[Collected data entries]
=== Begin Enclosure ===

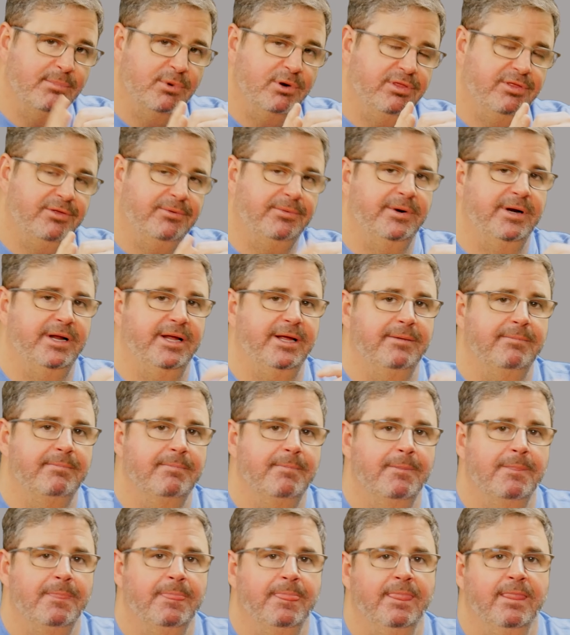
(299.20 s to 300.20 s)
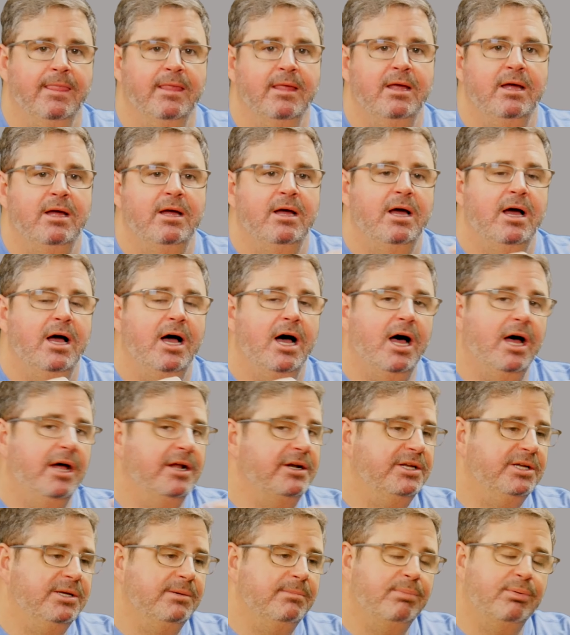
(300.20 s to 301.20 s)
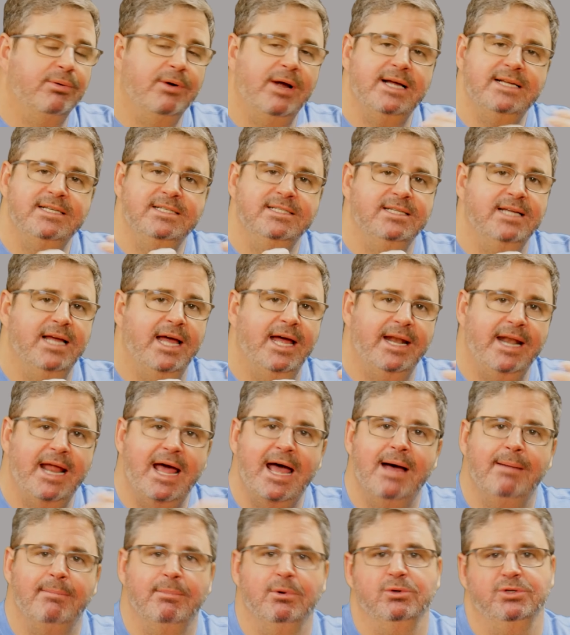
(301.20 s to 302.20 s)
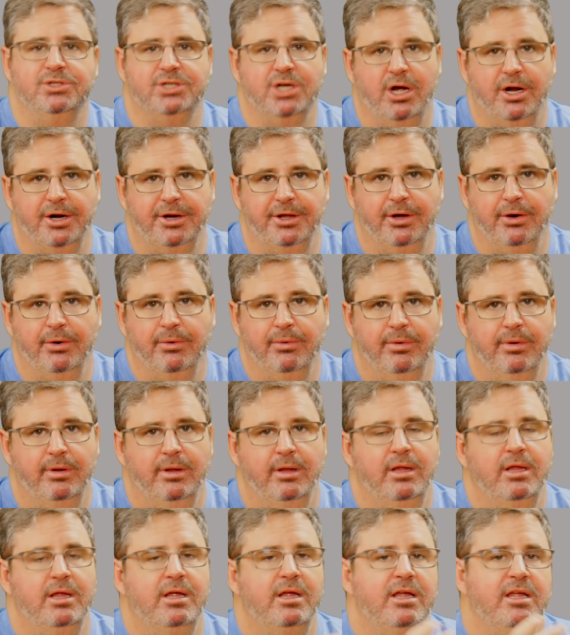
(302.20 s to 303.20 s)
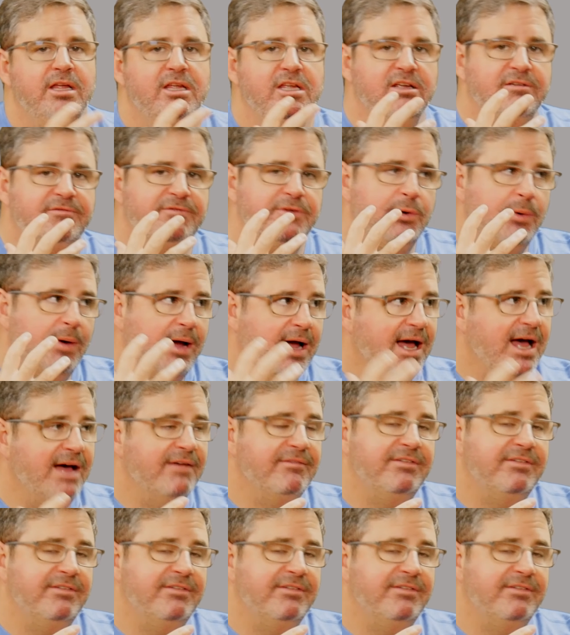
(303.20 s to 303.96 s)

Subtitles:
3, uncompressed and Atmos audio. If you have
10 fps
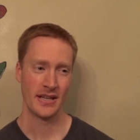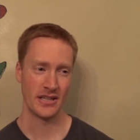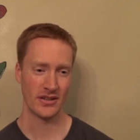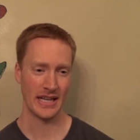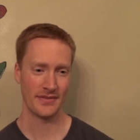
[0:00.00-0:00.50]

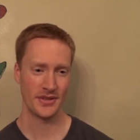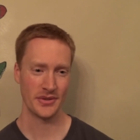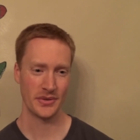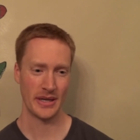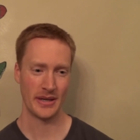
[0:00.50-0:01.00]
You don't have
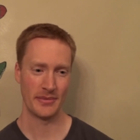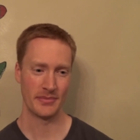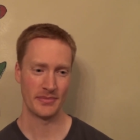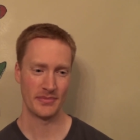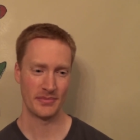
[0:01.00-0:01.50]
to,
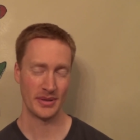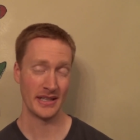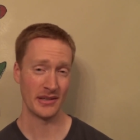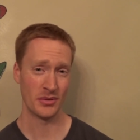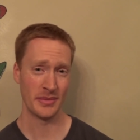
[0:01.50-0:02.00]

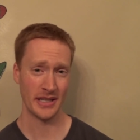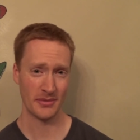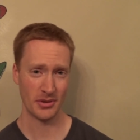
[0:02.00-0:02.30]
but it will make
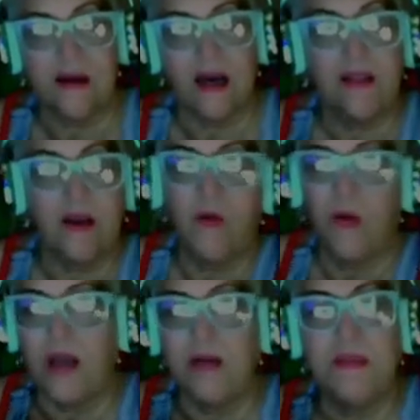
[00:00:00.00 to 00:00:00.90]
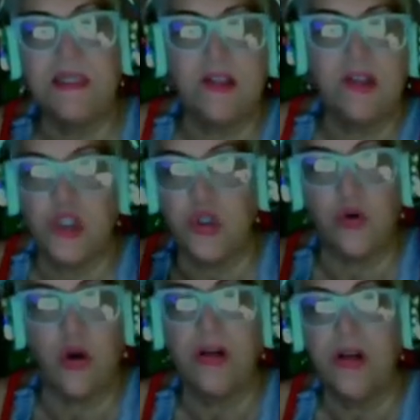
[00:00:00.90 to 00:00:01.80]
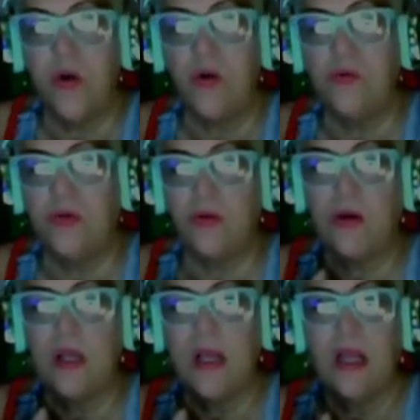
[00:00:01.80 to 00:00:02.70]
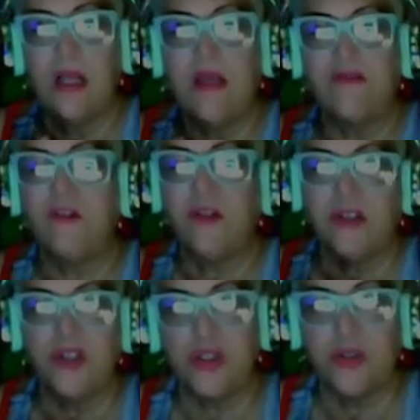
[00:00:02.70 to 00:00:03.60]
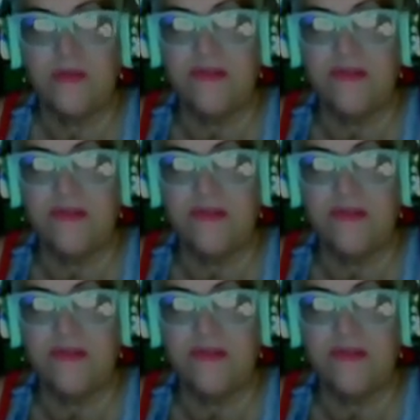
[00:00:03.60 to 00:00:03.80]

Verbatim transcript: misunderstood or unknown or not fully understood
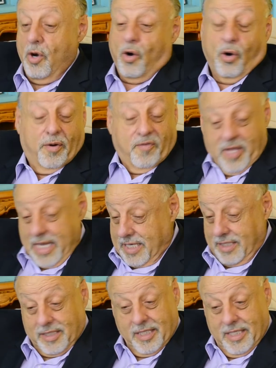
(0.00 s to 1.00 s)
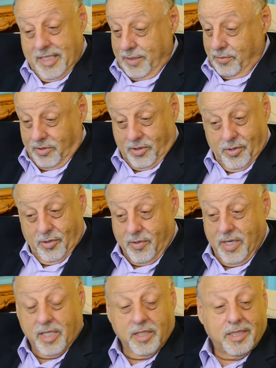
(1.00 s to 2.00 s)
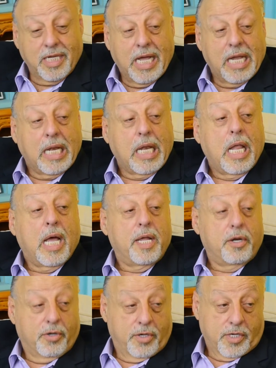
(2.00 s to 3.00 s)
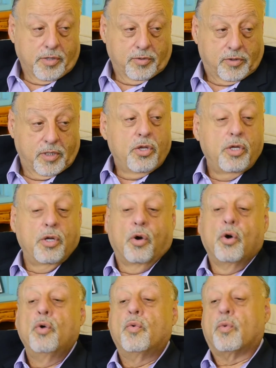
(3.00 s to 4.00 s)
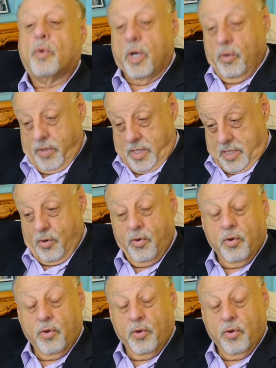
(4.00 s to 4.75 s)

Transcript: or if you had a cd it was still great because sure. you had liner yes. notes you know who wrote it who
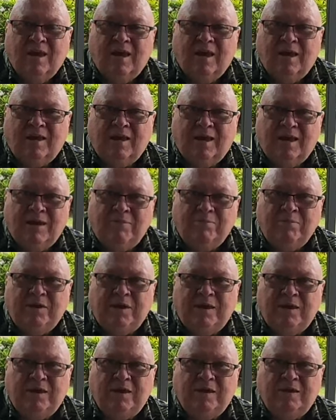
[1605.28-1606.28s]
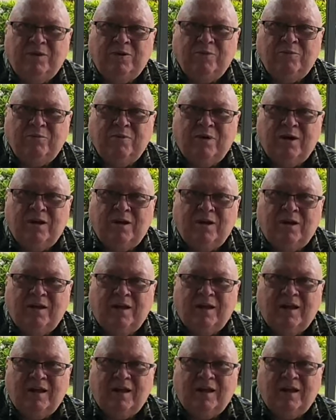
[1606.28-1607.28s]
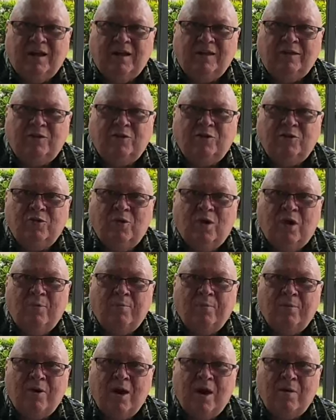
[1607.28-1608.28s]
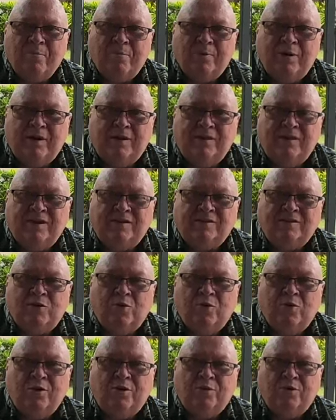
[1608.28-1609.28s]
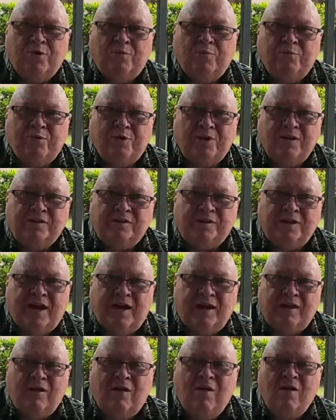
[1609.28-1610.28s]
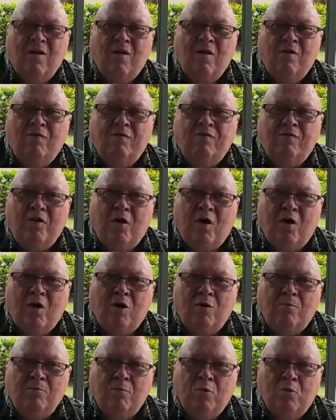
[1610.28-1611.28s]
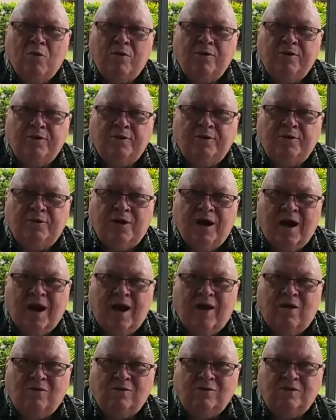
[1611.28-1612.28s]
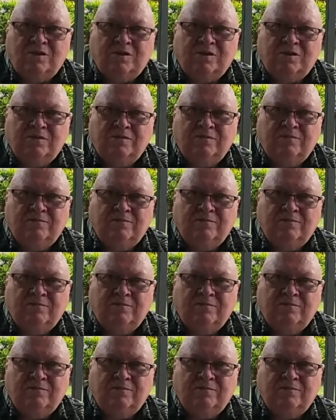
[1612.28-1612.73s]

And keep getting your money into a property that's going to appreciate far more than your house.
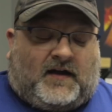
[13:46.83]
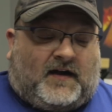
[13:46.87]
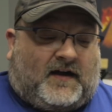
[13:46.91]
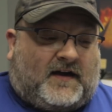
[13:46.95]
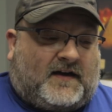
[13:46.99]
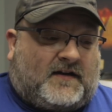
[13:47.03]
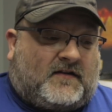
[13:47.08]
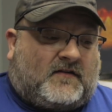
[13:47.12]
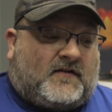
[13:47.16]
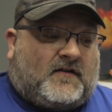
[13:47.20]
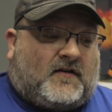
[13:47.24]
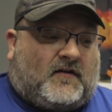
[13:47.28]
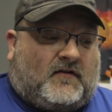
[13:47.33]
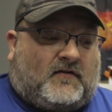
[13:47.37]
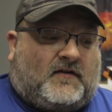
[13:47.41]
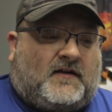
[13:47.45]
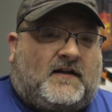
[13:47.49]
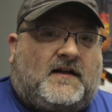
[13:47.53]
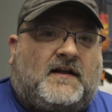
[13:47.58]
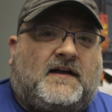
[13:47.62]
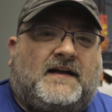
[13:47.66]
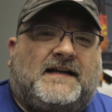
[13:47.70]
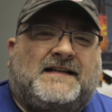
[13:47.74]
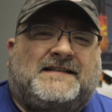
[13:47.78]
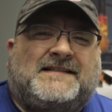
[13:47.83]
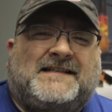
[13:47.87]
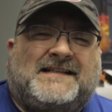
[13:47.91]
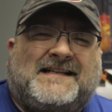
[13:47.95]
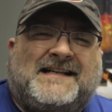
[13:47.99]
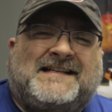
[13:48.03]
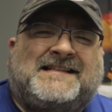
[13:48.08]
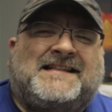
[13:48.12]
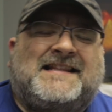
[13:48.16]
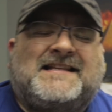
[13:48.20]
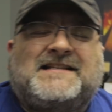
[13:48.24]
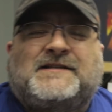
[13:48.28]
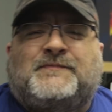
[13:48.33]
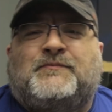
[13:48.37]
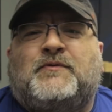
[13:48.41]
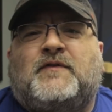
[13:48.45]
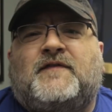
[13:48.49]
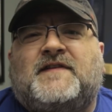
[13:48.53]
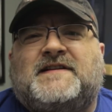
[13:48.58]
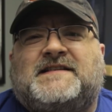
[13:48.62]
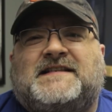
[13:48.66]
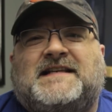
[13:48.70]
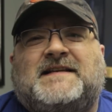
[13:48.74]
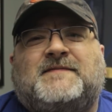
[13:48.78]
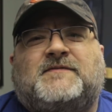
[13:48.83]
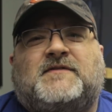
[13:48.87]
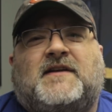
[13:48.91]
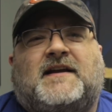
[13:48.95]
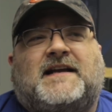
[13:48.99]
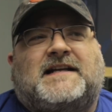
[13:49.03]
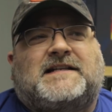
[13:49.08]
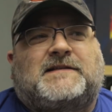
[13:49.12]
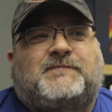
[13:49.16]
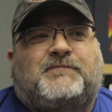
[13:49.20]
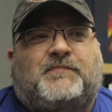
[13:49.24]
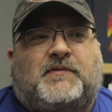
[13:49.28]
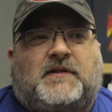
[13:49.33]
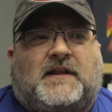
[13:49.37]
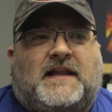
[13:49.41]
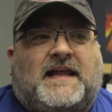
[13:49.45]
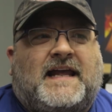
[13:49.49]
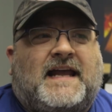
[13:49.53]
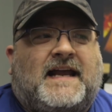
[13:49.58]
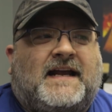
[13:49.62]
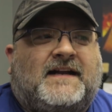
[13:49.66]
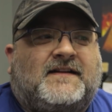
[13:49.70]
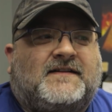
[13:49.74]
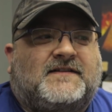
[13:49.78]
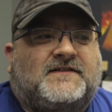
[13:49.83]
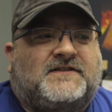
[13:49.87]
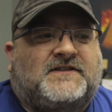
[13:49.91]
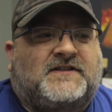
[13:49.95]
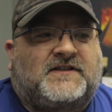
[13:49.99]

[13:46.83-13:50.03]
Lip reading: I don't know. This movie seems like it's plagued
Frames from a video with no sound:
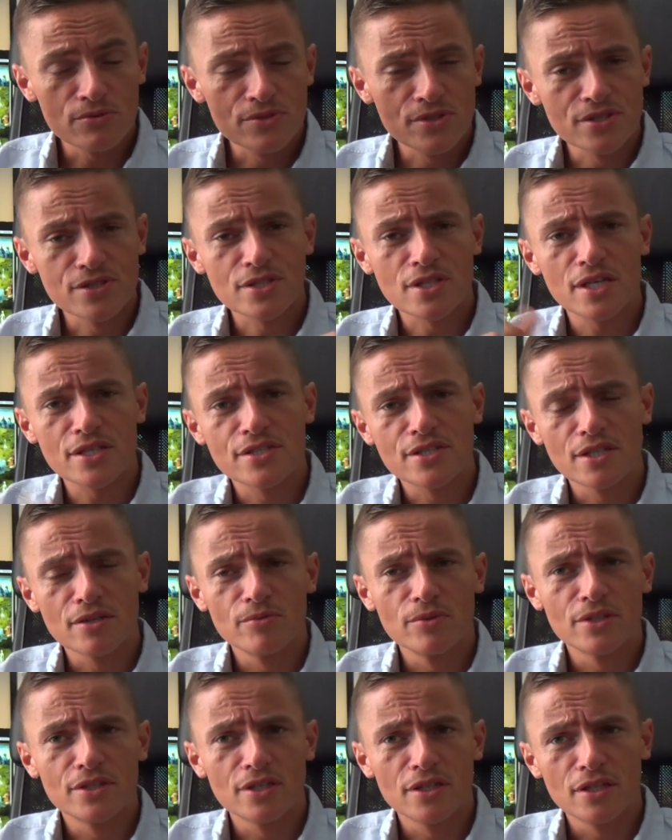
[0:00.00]

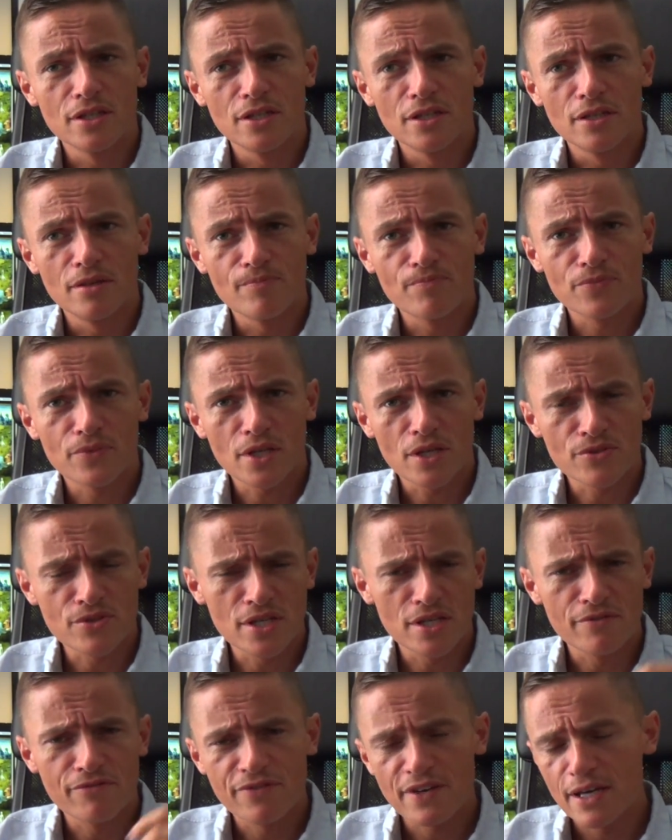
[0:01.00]
discussing with I was
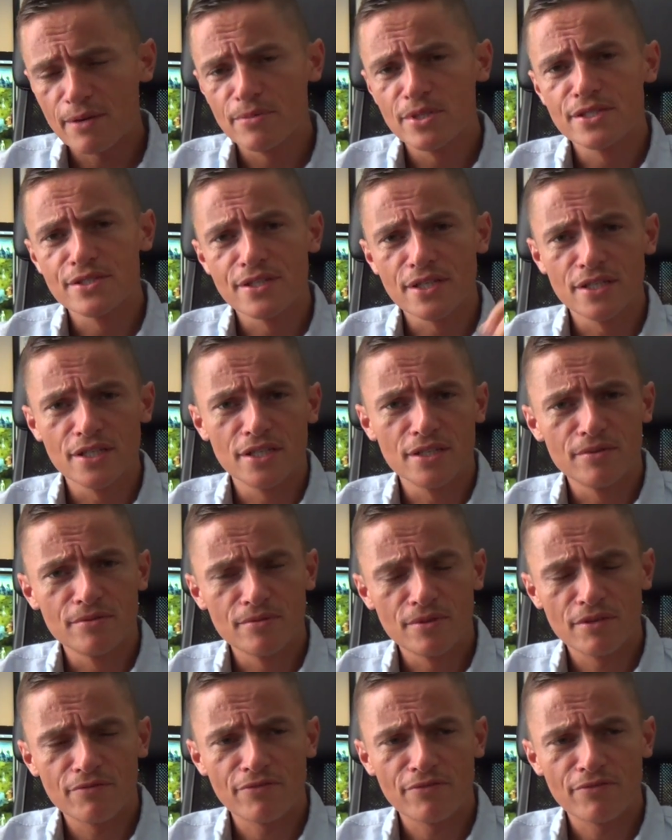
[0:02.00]
at a family dinner,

=== End Enclosure ===

ASSIGNMENT =
All lines from the one containing "(302.20 s to 303.20 s)" through the end of the data are to be written out exactly, with nothing added; skip the pictures.

WRITTEN ANSWER =
(302.20 s to 303.20 s)
(303.20 s to 303.96 s)

Subtitles:
3, uncompressed and Atmos audio. If you have
10 fps
[0:00.00-0:00.50]

[0:00.50-0:01.00]
You don't have
[0:01.00-0:01.50]
to,
[0:01.50-0:02.00]

[0:02.00-0:02.30]
but it will make
[00:00:00.00 to 00:00:00.90]
[00:00:00.90 to 00:00:01.80]
[00:00:01.80 to 00:00:02.70]
[00:00:02.70 to 00:00:03.60]
[00:00:03.60 to 00:00:03.80]

Verbatim transcript: misunderstood or unknown or not fully understood
(0.00 s to 1.00 s)
(1.00 s to 2.00 s)
(2.00 s to 3.00 s)
(3.00 s to 4.00 s)
(4.00 s to 4.75 s)

Transcript: or if you had a cd it was still great because sure. you had liner yes. notes you know who wrote it who
[1605.28-1606.28s]
[1606.28-1607.28s]
[1607.28-1608.28s]
[1608.28-1609.28s]
[1609.28-1610.28s]
[1610.28-1611.28s]
[1611.28-1612.28s]
[1612.28-1612.73s]

And keep getting your money into a property that's going to appreciate far more than your house.
[13:46.83]
[13:46.87]
[13:46.91]
[13:46.95]
[13:46.99]
[13:47.03]
[13:47.08]
[13:47.12]
[13:47.16]
[13:47.20]
[13:47.24]
[13:47.28]
[13:47.33]
[13:47.37]
[13:47.41]
[13:47.45]
[13:47.49]
[13:47.53]
[13:47.58]
[13:47.62]
[13:47.66]
[13:47.70]
[13:47.74]
[13:47.78]
[13:47.83]
[13:47.87]
[13:47.91]
[13:47.95]
[13:47.99]
[13:48.03]
[13:48.08]
[13:48.12]
[13:48.16]
[13:48.20]
[13:48.24]
[13:48.28]
[13:48.33]
[13:48.37]
[13:48.41]
[13:48.45]
[13:48.49]
[13:48.53]
[13:48.58]
[13:48.62]
[13:48.66]
[13:48.70]
[13:48.74]
[13:48.78]
[13:48.83]
[13:48.87]
[13:48.91]
[13:48.95]
[13:48.99]
[13:49.03]
[13:49.08]
[13:49.12]
[13:49.16]
[13:49.20]
[13:49.24]
[13:49.28]
[13:49.33]
[13:49.37]
[13:49.41]
[13:49.45]
[13:49.49]
[13:49.53]
[13:49.58]
[13:49.62]
[13:49.66]
[13:49.70]
[13:49.74]
[13:49.78]
[13:49.83]
[13:49.87]
[13:49.91]
[13:49.95]
[13:49.99]

[13:46.83-13:50.03]
Lip reading: I don't know. This movie seems like it's plagued
Frames from a video with no sound:
[0:00.00]

[0:01.00]
discussing with I was
[0:02.00]
at a family dinner,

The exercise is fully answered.